Aim of the exercise
Set down the data below once more, precisely as it reads.

Dataset entries
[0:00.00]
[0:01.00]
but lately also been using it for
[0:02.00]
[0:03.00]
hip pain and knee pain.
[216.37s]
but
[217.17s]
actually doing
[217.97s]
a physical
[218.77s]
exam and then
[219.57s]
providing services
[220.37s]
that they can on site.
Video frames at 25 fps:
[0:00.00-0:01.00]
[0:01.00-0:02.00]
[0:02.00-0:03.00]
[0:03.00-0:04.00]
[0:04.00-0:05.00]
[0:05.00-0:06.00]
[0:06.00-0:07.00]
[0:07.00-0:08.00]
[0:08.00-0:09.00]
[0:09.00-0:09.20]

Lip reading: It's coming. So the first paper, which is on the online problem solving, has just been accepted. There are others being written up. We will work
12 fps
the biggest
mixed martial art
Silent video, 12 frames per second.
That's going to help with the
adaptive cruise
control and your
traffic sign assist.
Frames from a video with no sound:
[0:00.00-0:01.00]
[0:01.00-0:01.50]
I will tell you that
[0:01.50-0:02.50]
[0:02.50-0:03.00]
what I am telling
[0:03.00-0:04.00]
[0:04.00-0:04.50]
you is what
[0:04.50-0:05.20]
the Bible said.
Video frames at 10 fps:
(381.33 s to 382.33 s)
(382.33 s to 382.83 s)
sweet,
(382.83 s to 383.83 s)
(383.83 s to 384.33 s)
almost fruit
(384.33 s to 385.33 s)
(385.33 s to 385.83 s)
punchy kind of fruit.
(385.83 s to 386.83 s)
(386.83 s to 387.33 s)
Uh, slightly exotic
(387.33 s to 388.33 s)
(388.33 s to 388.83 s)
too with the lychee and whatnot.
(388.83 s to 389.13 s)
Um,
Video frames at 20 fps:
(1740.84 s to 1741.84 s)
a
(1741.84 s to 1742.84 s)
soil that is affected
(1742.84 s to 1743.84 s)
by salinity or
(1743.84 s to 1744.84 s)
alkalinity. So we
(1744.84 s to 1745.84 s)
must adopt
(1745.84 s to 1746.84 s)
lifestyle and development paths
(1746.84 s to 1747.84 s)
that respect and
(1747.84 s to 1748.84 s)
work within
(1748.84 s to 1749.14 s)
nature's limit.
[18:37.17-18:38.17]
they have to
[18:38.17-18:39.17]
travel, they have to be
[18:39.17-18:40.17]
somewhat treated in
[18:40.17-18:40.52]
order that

Answer for the task
[0:00.00]
[0:01.00]
but lately also been using it for
[0:02.00]
[0:03.00]
hip pain and knee pain.
[216.37s]
but
[217.17s]
actually doing
[217.97s]
a physical
[218.77s]
exam and then
[219.57s]
providing services
[220.37s]
that they can on site.
Video frames at 25 fps:
[0:00.00-0:01.00]
[0:01.00-0:02.00]
[0:02.00-0:03.00]
[0:03.00-0:04.00]
[0:04.00-0:05.00]
[0:05.00-0:06.00]
[0:06.00-0:07.00]
[0:07.00-0:08.00]
[0:08.00-0:09.00]
[0:09.00-0:09.20]

Lip reading: It's coming. So the first paper, which is on the online problem solving, has just been accepted. There are others being written up. We will work
12 fps
the biggest
mixed martial art
Silent video, 12 frames per second.
That's going to help with the
adaptive cruise
control and your
traffic sign assist.
Frames from a video with no sound:
[0:00.00-0:01.00]
[0:01.00-0:01.50]
I will tell you that
[0:01.50-0:02.50]
[0:02.50-0:03.00]
what I am telling
[0:03.00-0:04.00]
[0:04.00-0:04.50]
you is what
[0:04.50-0:05.20]
the Bible said.
Video frames at 10 fps:
(381.33 s to 382.33 s)
(382.33 s to 382.83 s)
sweet,
(382.83 s to 383.83 s)
(383.83 s to 384.33 s)
almost fruit
(384.33 s to 385.33 s)
(385.33 s to 385.83 s)
punchy kind of fruit.
(385.83 s to 386.83 s)
(386.83 s to 387.33 s)
Uh, slightly exotic
(387.33 s to 388.33 s)
(388.33 s to 388.83 s)
too with the lychee and whatnot.
(388.83 s to 389.13 s)
Um,
Video frames at 20 fps:
(1740.84 s to 1741.84 s)
a
(1741.84 s to 1742.84 s)
soil that is affected
(1742.84 s to 1743.84 s)
by salinity or
(1743.84 s to 1744.84 s)
alkalinity. So we
(1744.84 s to 1745.84 s)
must adopt
(1745.84 s to 1746.84 s)
lifestyle and development paths
(1746.84 s to 1747.84 s)
that respect and
(1747.84 s to 1748.84 s)
work within
(1748.84 s to 1749.14 s)
nature's limit.
[18:37.17-18:38.17]
they have to
[18:38.17-18:39.17]
travel, they have to be
[18:39.17-18:40.17]
somewhat treated in
[18:40.17-18:40.52]
order that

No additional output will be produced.